→ What you need to do
Reproduce the listing below word for word and exclude any picture.
== Dataset
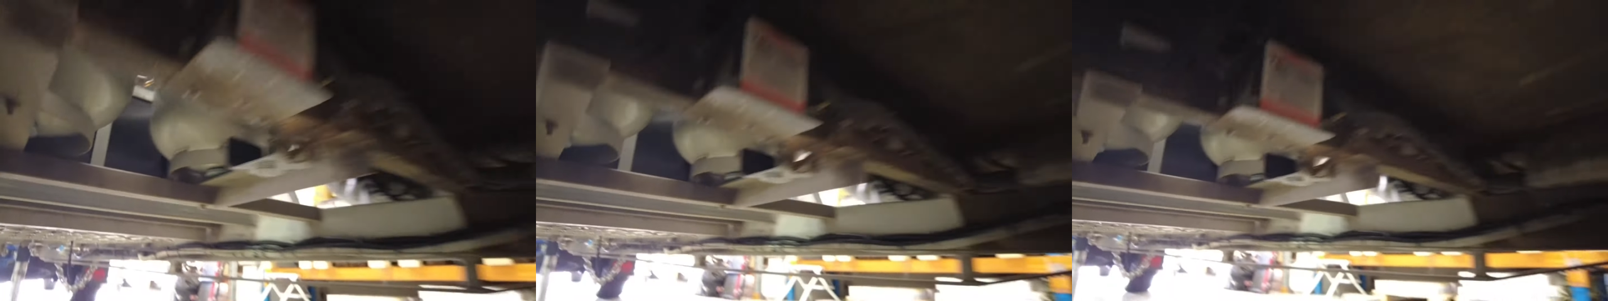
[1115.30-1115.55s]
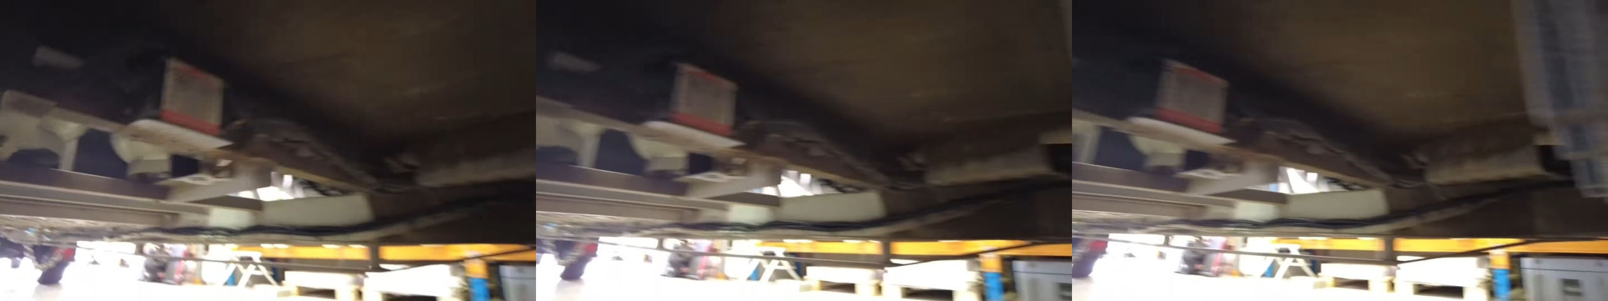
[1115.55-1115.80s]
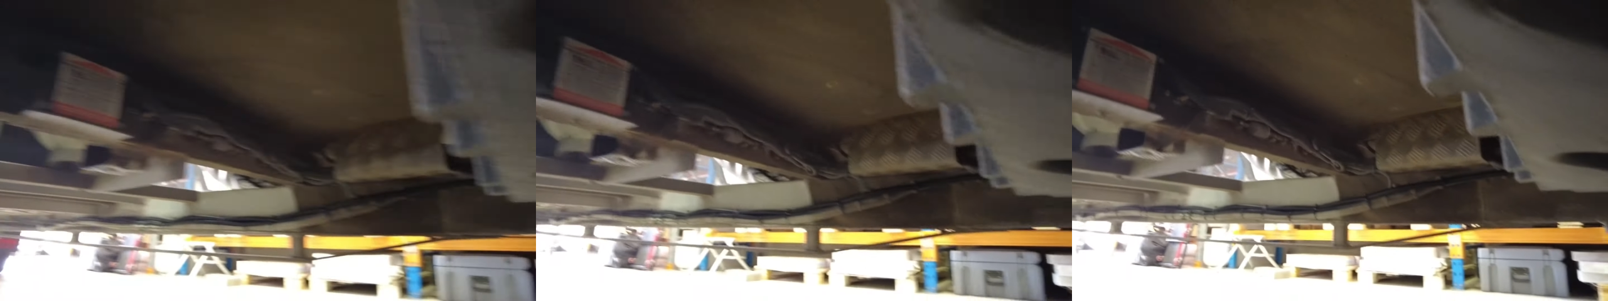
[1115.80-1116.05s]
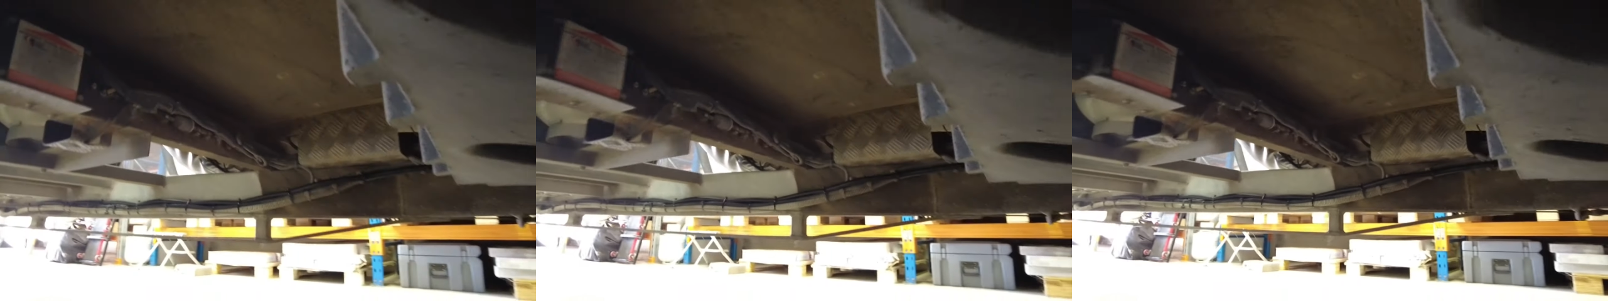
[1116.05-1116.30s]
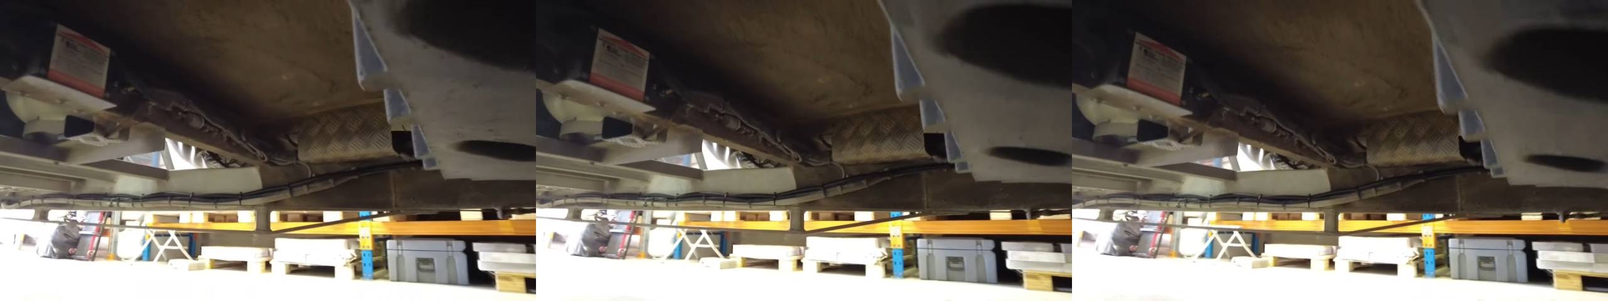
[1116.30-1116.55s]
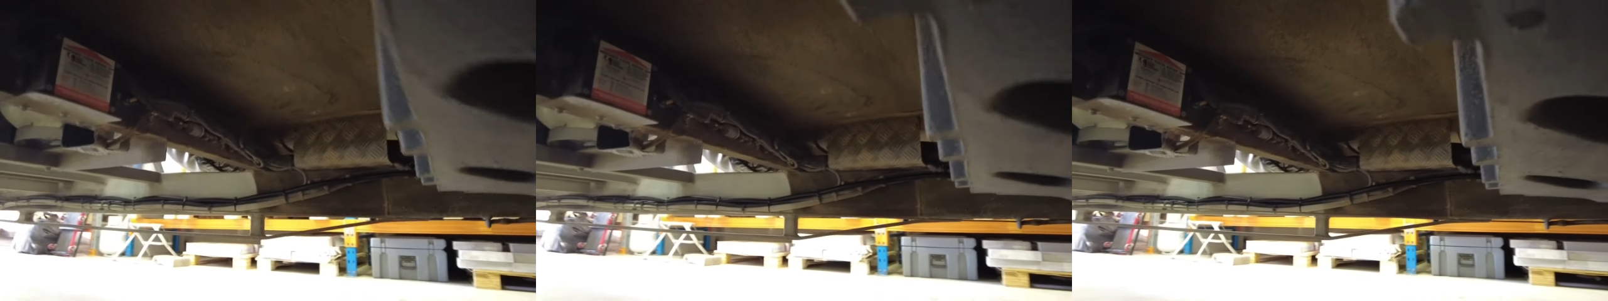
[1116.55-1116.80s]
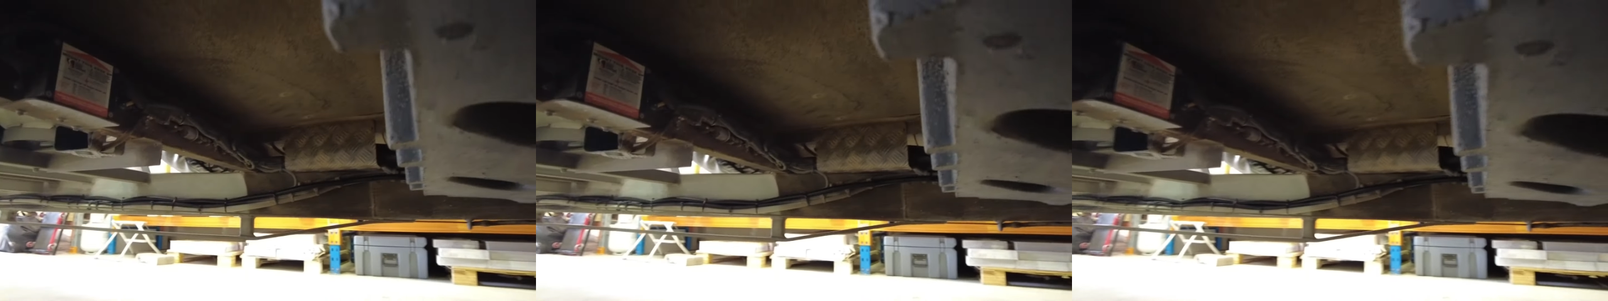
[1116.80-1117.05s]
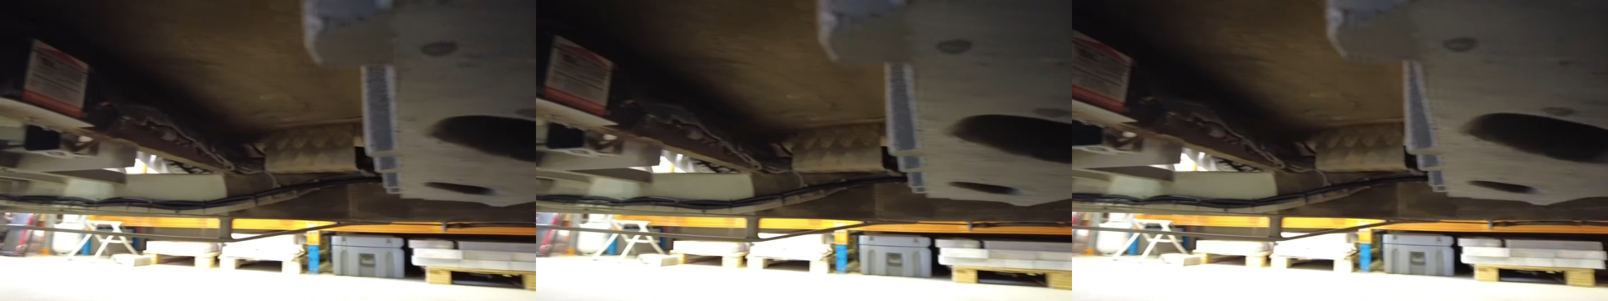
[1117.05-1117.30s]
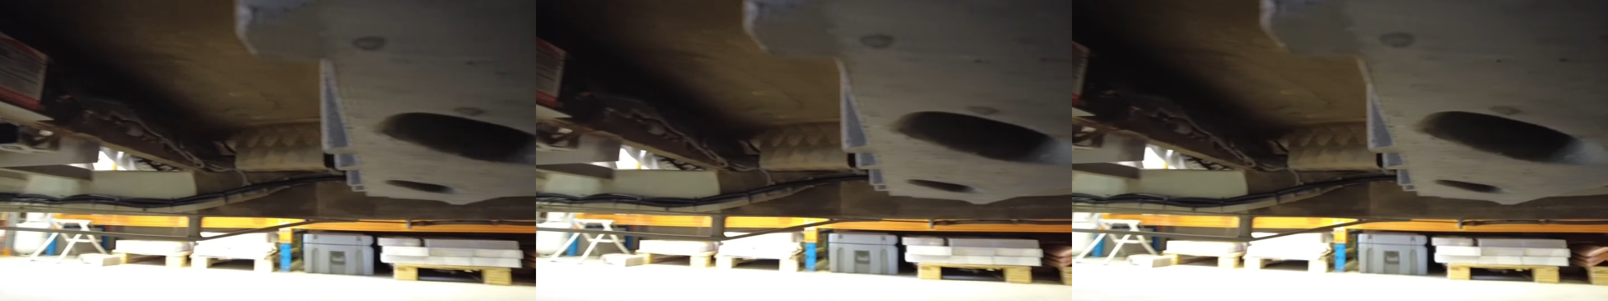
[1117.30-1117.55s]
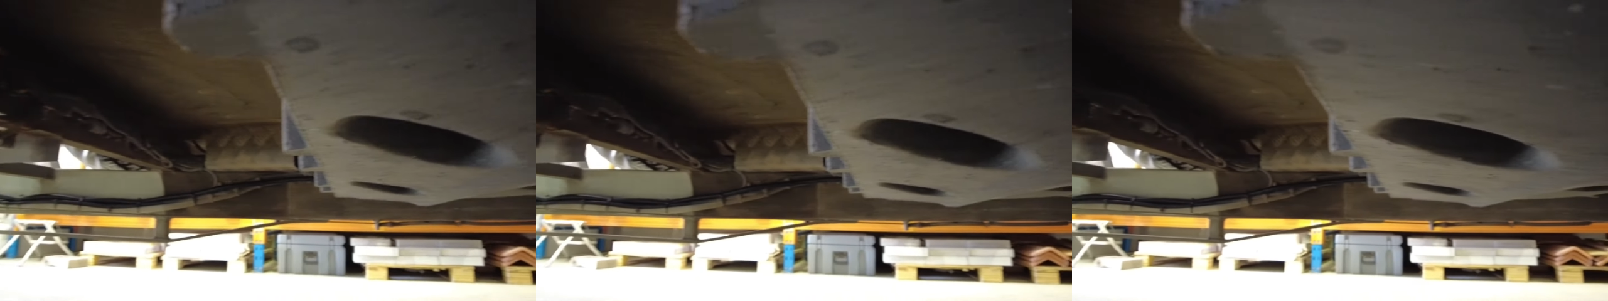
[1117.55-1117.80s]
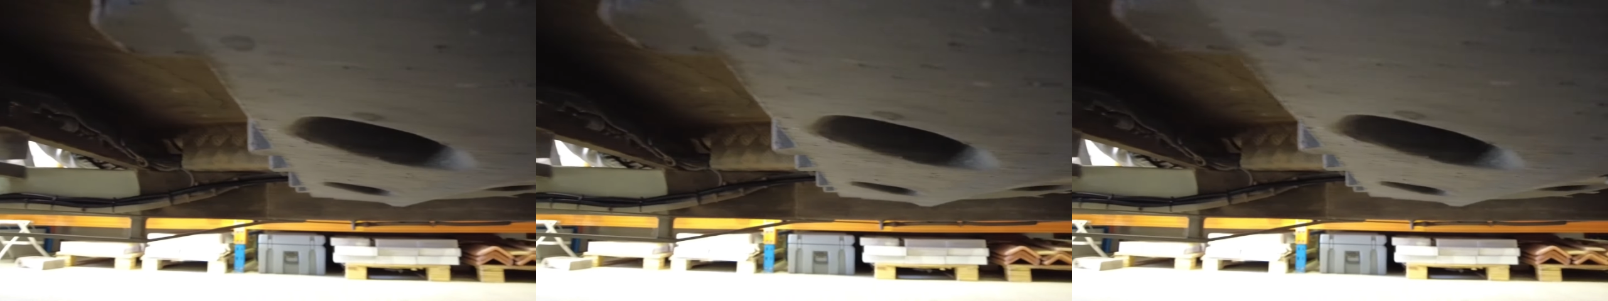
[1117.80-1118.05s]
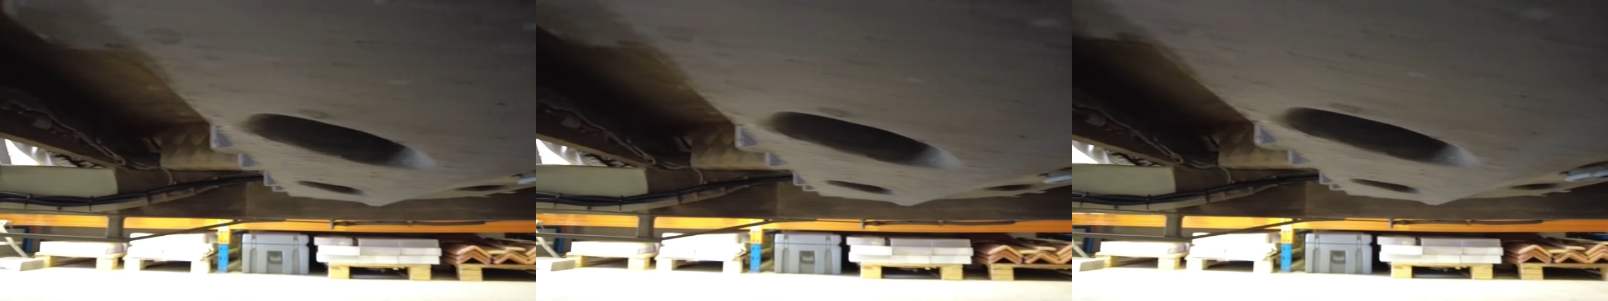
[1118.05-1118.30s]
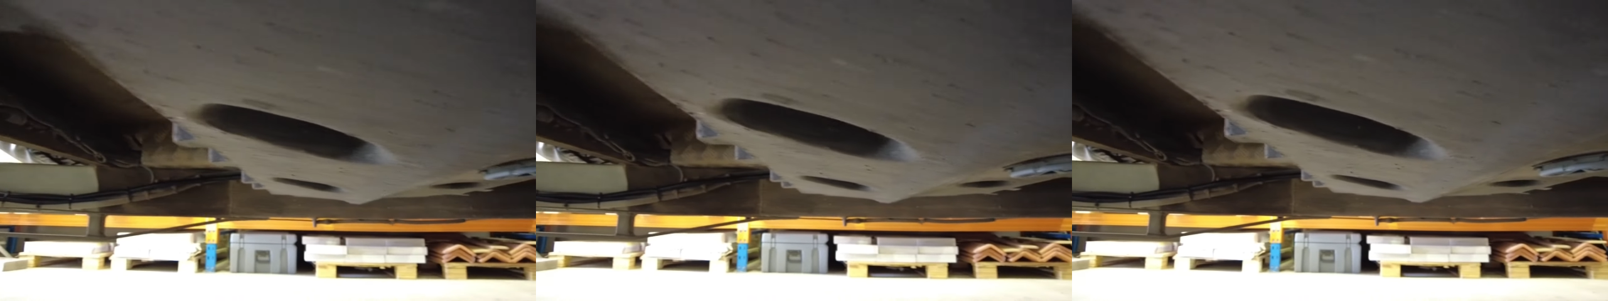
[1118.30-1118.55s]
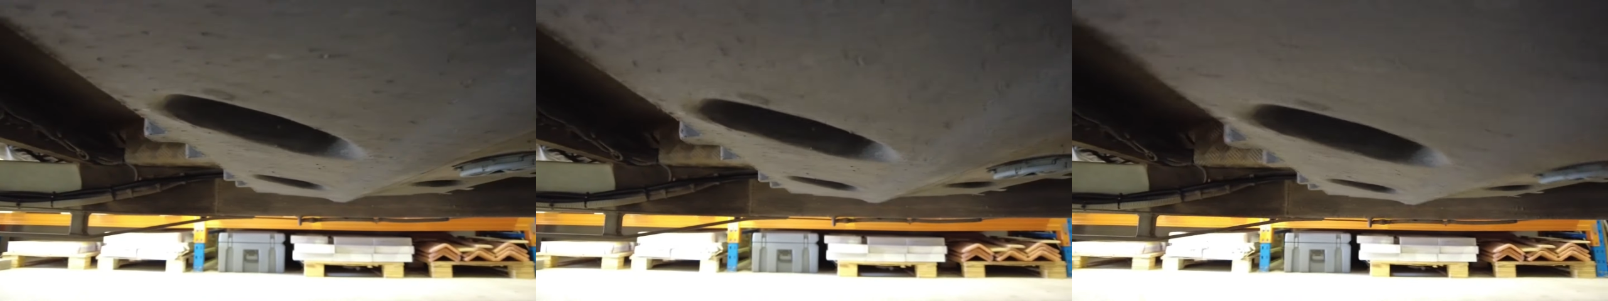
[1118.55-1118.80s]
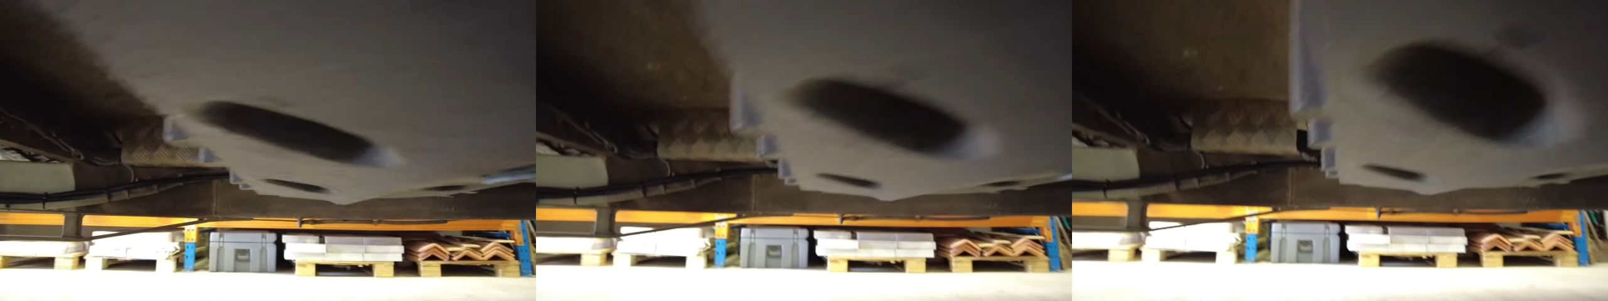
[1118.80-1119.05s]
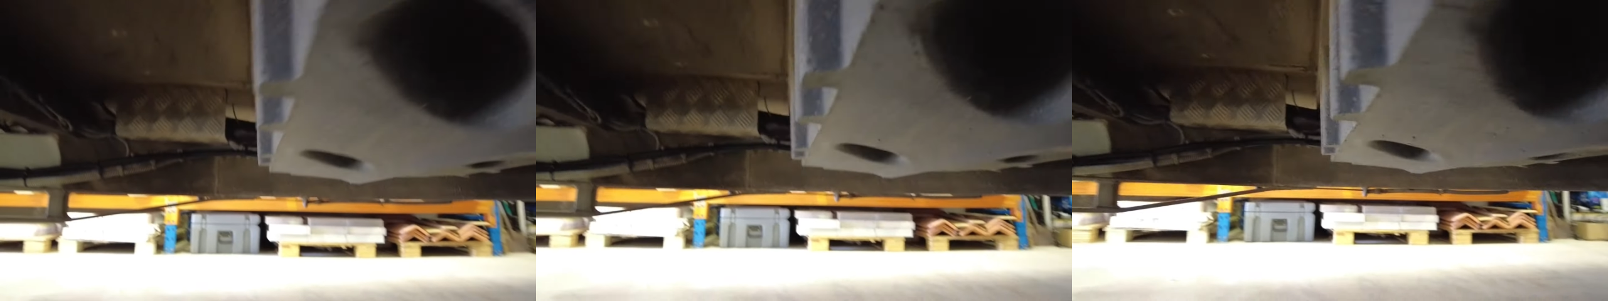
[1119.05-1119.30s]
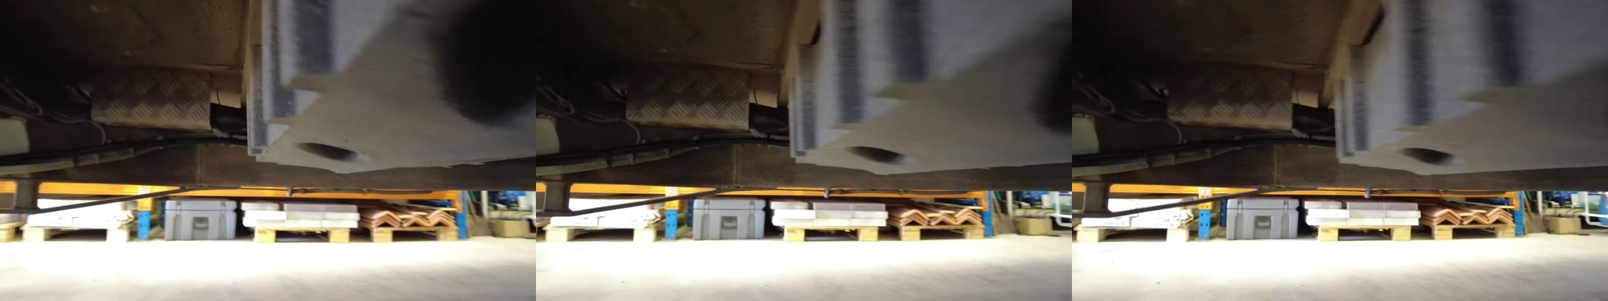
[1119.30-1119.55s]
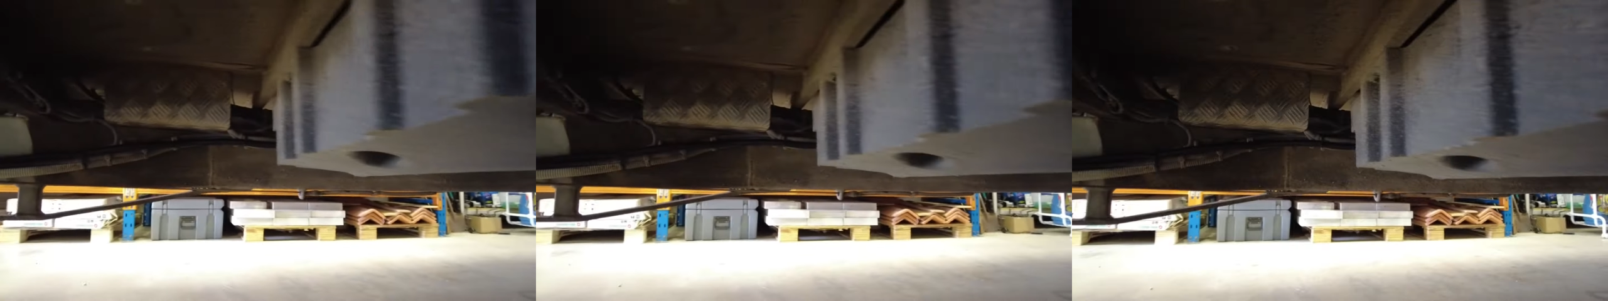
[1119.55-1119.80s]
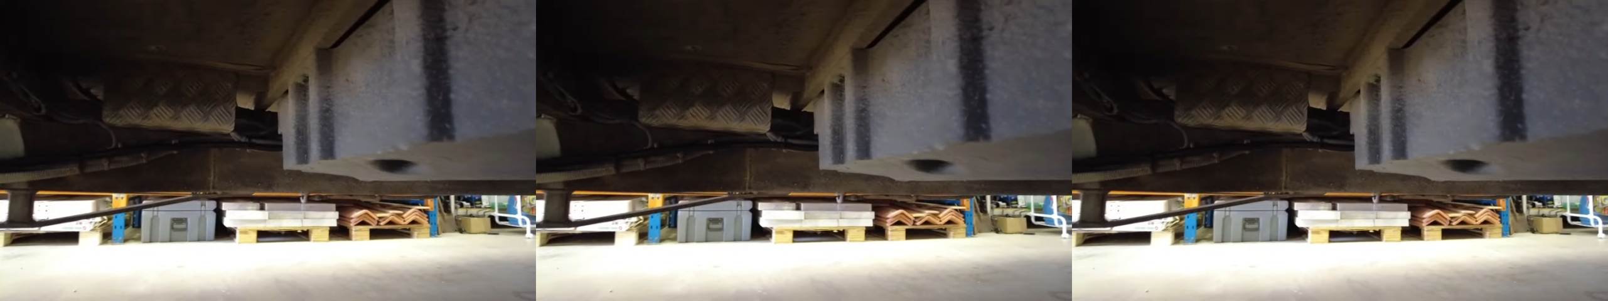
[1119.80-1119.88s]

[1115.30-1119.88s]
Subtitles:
(no speaker visible)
====
→ Output
[1115.30-1115.55s]
[1115.55-1115.80s]
[1115.80-1116.05s]
[1116.05-1116.30s]
[1116.30-1116.55s]
[1116.55-1116.80s]
[1116.80-1117.05s]
[1117.05-1117.30s]
[1117.30-1117.55s]
[1117.55-1117.80s]
[1117.80-1118.05s]
[1118.05-1118.30s]
[1118.30-1118.55s]
[1118.55-1118.80s]
[1118.80-1119.05s]
[1119.05-1119.30s]
[1119.30-1119.55s]
[1119.55-1119.80s]
[1119.80-1119.88s]

[1115.30-1119.88s]
Subtitles:
(no speaker visible)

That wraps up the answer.